Quando Carlo Goldoni escribió *La locandiera* en 1753, el teatro italiano todavía estaba dominado por las máscaras fijas de la Commedia dell’Arte, los improvisadores y los estereotipos aristocráticos. Mirandolina entró en escena como algo completamente diferente: una mujer inteligente, irónica, autónoma, capaz de manipular el deseo masculino sin perder nunca el control de la situación. No era solo una protagonista brillante; era el nacimiento del realismo moderno en la comedia italiana.
La trama se desarrolla en una posada de Florencia, donde Mirandolina es cortejada por dos hombres opuestos pero igualmente ridículos: el marqués de Forlipopoli, un noble decadente que solo ofrece su nombre, y el conde de Albafiorita, un rico mercader convencido de que el dinero puede comprar cualquier cosa, incluso el amor. El equilibrio cambia con la llegada del caballero de Ripafratta, un misógino arrogante que desprecia abiertamente a las mujeres y considera humillante enamorarse. Herida en su orgullo, Mirandolina decide transformar la seducción en una guerra psicológica: hará que se enamore precisamente el hombre que se cree inmune al encanto femenino.
Goldoni construye así una comedia de precisión casi moderna, donde el deseo se convierte en una lucha de clases, de género y de poder. Mirandolina no conquista a Ripafratta con belleza romántica, sino a través de la inteligencia social, la ironía y el control emocional. Es una figura que anticipa a muchas protagonistas modernas del cine y del teatro europeo: independiente, ambigua, brillante y peligrosamente consciente de su propia libertad.
La obra es a menudo considerada la obra maestra absoluta de Goldoni. El crítico Frederick Davies la definió como "el *Much Ado About Nothing* de Goldoni", mientras que Konstantín Stanislavski la consideraba una de las comedias más perfectas jamás escritas para el escenario. La célebre actriz Eleonora Duse convirtió a Mirandolina en uno de los papeles femeninos más icónicos del teatro italiano del siglo XIX, llegando incluso a interpretarlo ante la reina Victoria en 1894.

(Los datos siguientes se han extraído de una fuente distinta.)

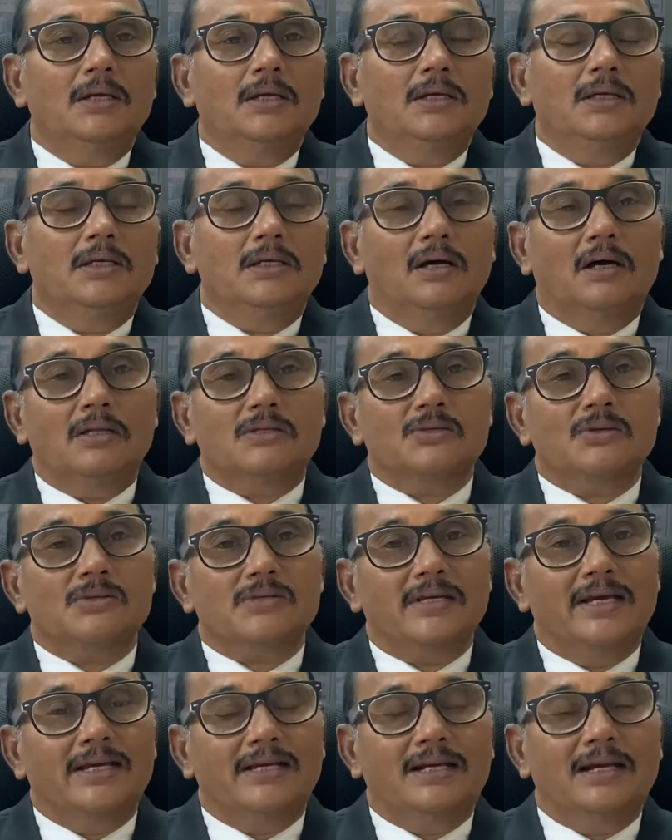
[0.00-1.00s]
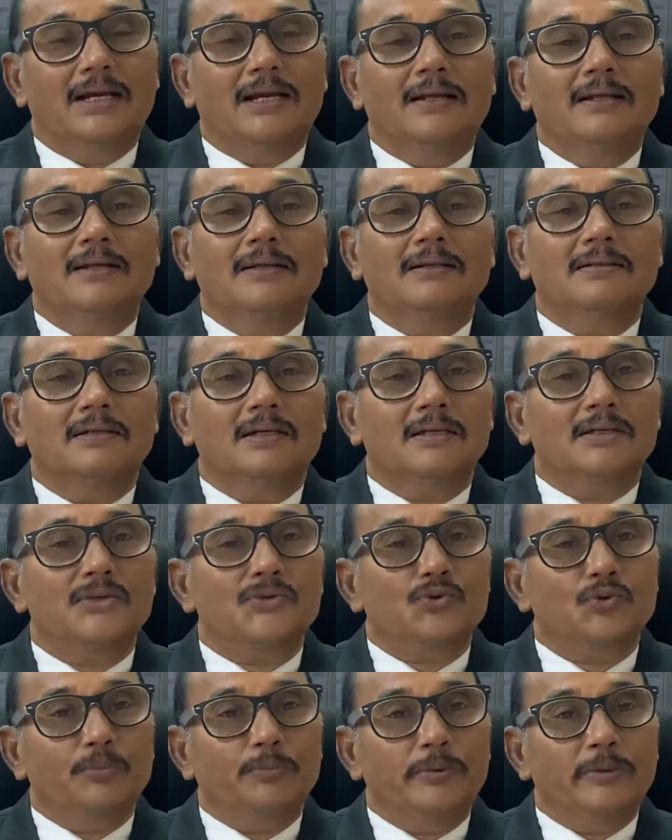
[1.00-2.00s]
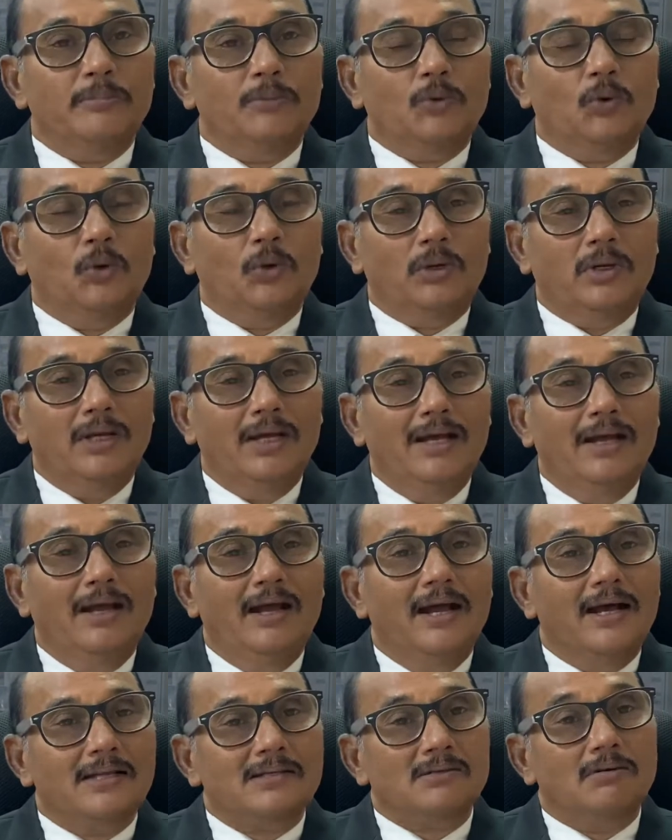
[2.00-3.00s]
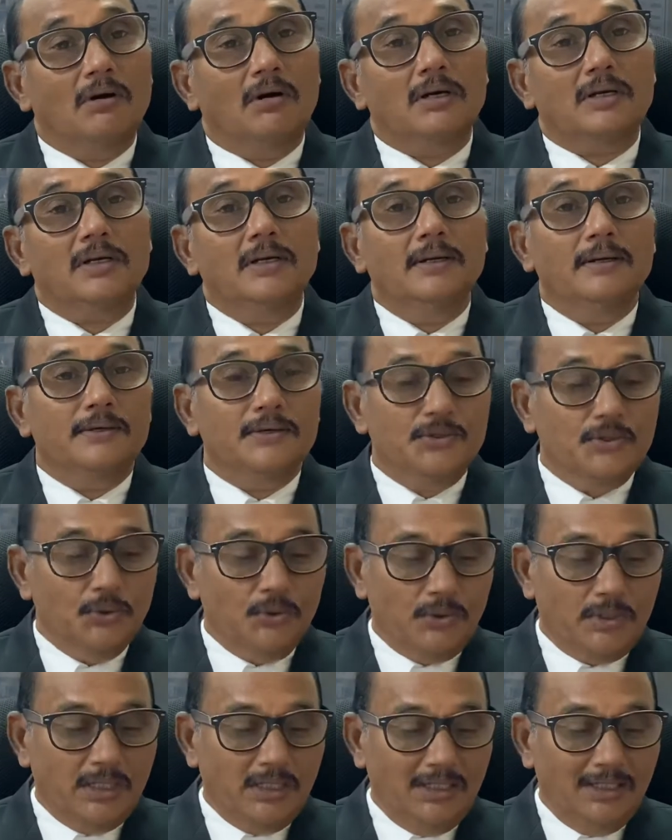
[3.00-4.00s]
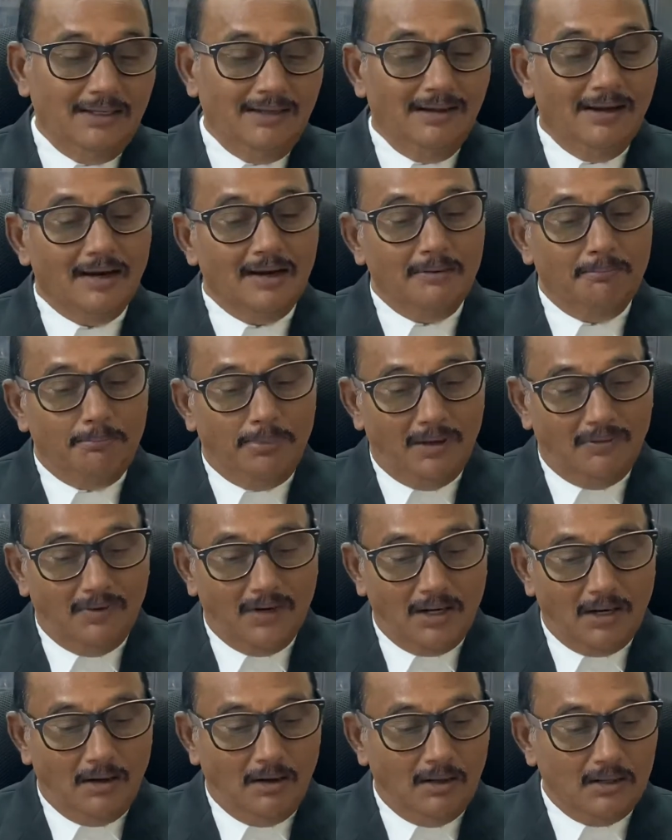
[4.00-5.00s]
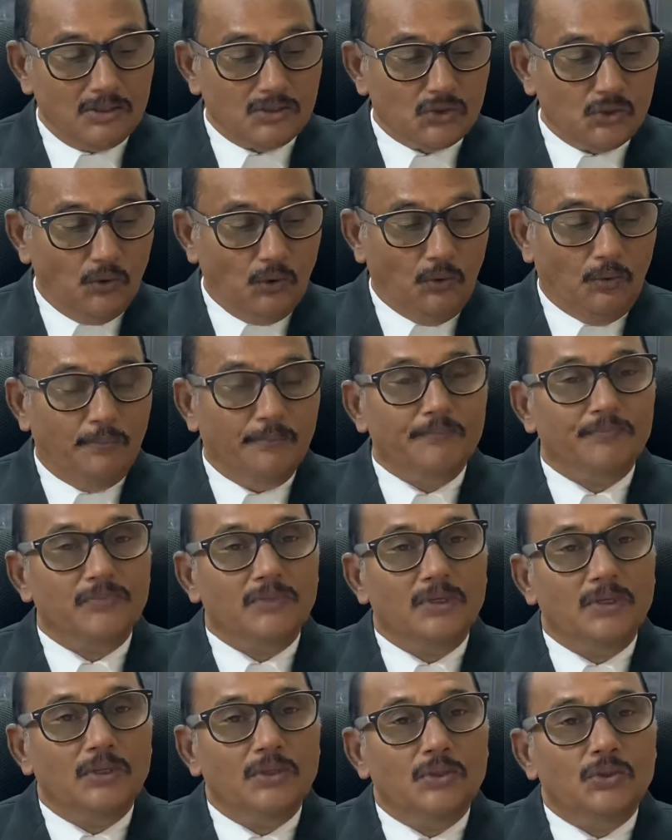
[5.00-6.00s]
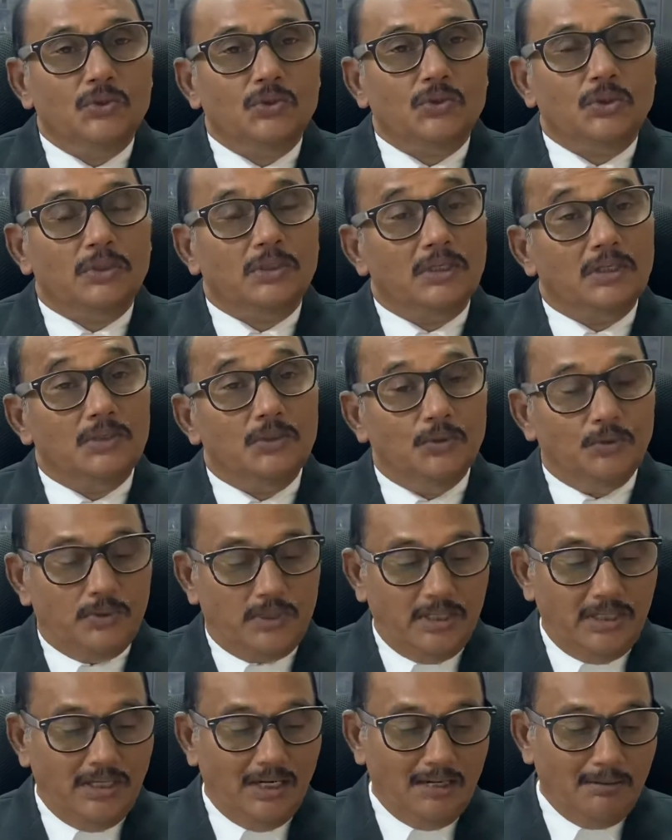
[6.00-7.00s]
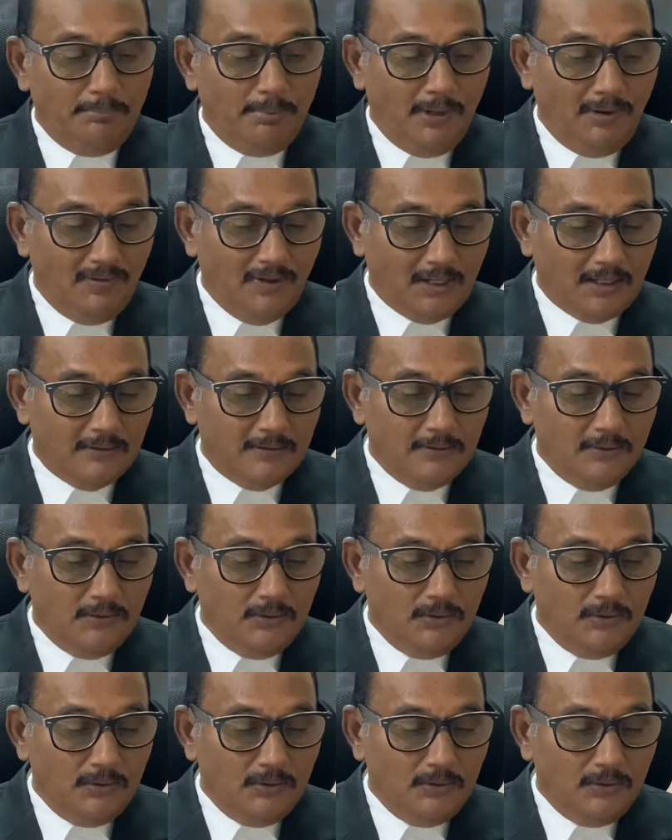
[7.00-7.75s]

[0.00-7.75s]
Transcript: he also cited that the Supreme Court has got duty and power also. So the duty and power.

Su influencia atravesó siglos y lenguajes artísticos. La obra fue adaptada en melodramas por Antonio Salieri y Bohuslav Martinů, llegó al cine de la mano de Paolo Cavara y Tinto Brass, y continuó inspirando reinterpretaciones contemporáneas. Todavía en el siglo XXI, los dramaturgos europeos siguen reescribiendo a Mirandolina como símbolo de la ambigüedad entre la emancipación y la manipulación.
Pero el verdadero motivo de la supervivencia de *La locandiera* es su mirada lucidísima sobre las relaciones humanas. Goldoni nunca juzga completamente a sus personajes: los observa. La nobleza decadente, la burguesía emergente, el orgullo masculino, el deseo de libertad femenina; todo se pone en escena con una ligereza aparente y una precisión cruel.
Una de las frases más célebres de Mirandolina resume perfectamente el juego psicológico de la obra:
“Los hombres están todos hechos a mi manera.”
— Mirandolina
Y sin embargo, tras el tono irónico, Goldoni deja entrever algo más inquietante: el poder seductor puede transformarse en una trampa incluso para quien lo ejerce. Cuando Ripafratta pierde el control y se vuelve realmente peligroso, Mirandolina comprende que ha ido demasiado lejos. La comedia deja entonces de ser solo un juego galante y se convierte en un sutil estudio sobre la fragilidad del dominio humano.